==== DATA FOR THIS EXERCISE ====

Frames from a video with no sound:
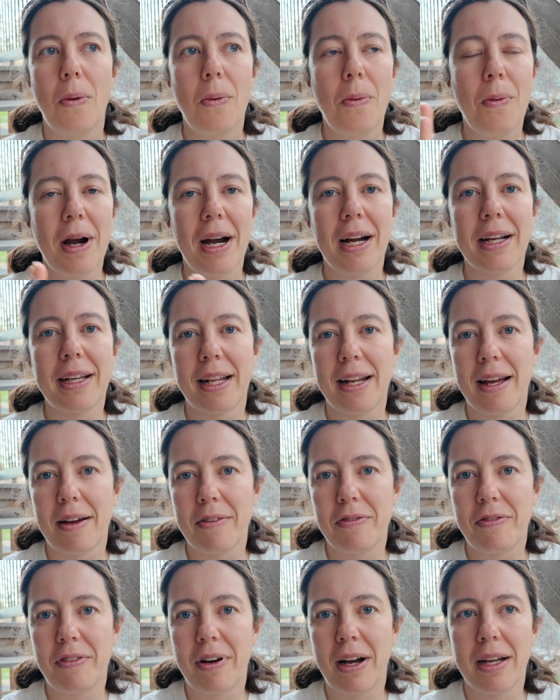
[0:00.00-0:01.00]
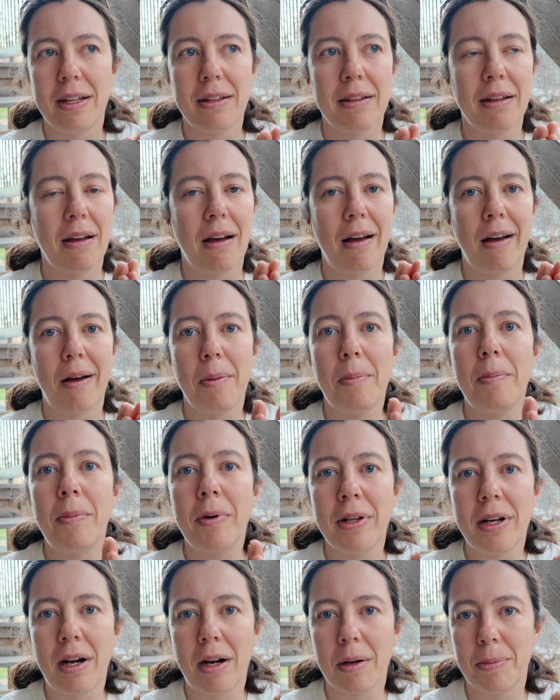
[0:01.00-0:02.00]
where can I find a
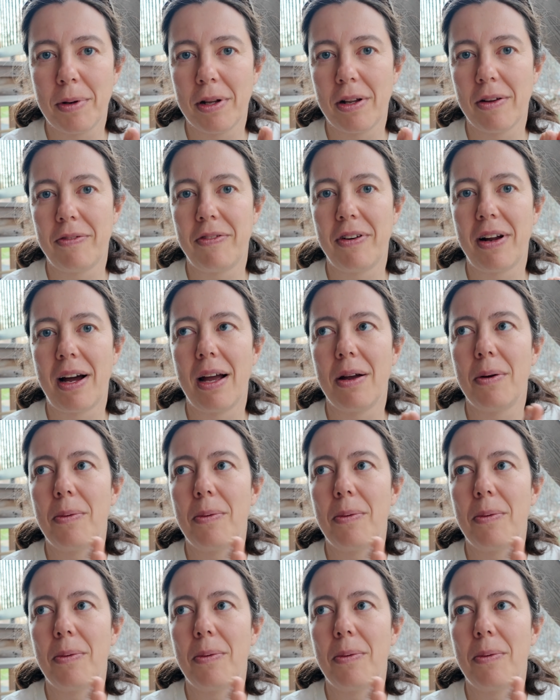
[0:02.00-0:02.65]
monarch butterfly?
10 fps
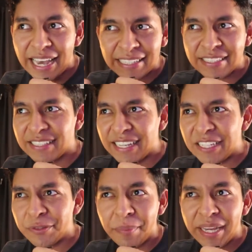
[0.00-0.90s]

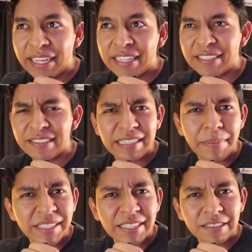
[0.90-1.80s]
Does that
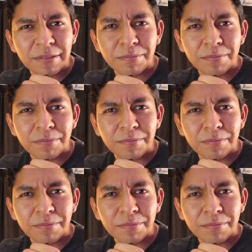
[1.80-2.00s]
make sense?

====

● **EXERCISE DIRECTIONS**: Copy the data above line for line, skipping every picture.

● **EXERCISE ANSWER**:
Frames from a video with no sound:
[0:00.00-0:01.00]
[0:01.00-0:02.00]
where can I find a
[0:02.00-0:02.65]
monarch butterfly?
10 fps
[0.00-0.90s]

[0.90-1.80s]
Does that
[1.80-2.00s]
make sense?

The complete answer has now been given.